Required work: Output every entry exactly as written, skipping any pictures.

*** Input for this task Section Begins ***

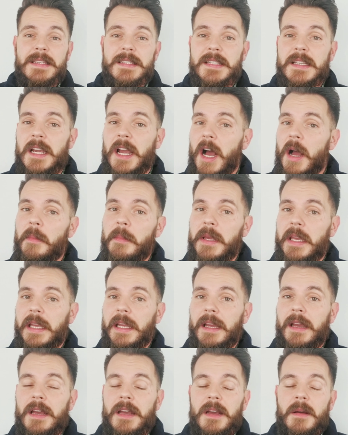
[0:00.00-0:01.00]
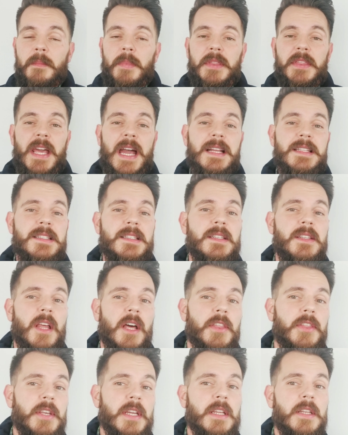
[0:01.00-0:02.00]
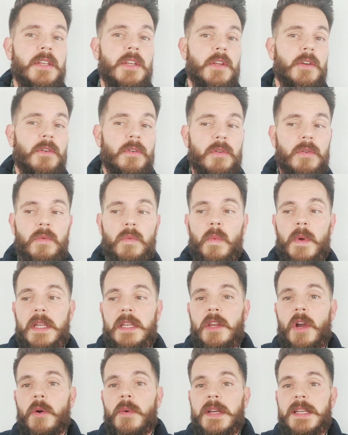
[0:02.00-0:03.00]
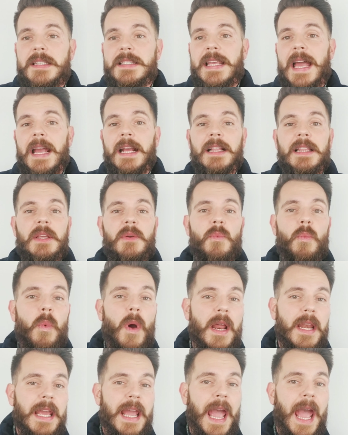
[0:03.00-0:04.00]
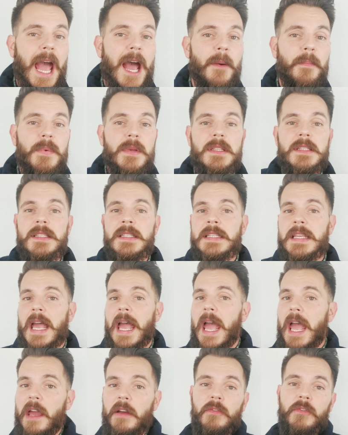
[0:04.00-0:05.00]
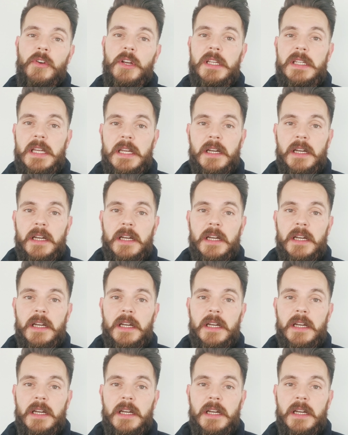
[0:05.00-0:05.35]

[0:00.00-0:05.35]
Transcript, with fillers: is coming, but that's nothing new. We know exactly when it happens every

*** Input for this task Section Ends ***

Result:
[0:00.00-0:01.00]
[0:01.00-0:02.00]
[0:02.00-0:03.00]
[0:03.00-0:04.00]
[0:04.00-0:05.00]
[0:05.00-0:05.35]

[0:00.00-0:05.35]
Transcript, with fillers: is coming, but that's nothing new. We know exactly when it happens every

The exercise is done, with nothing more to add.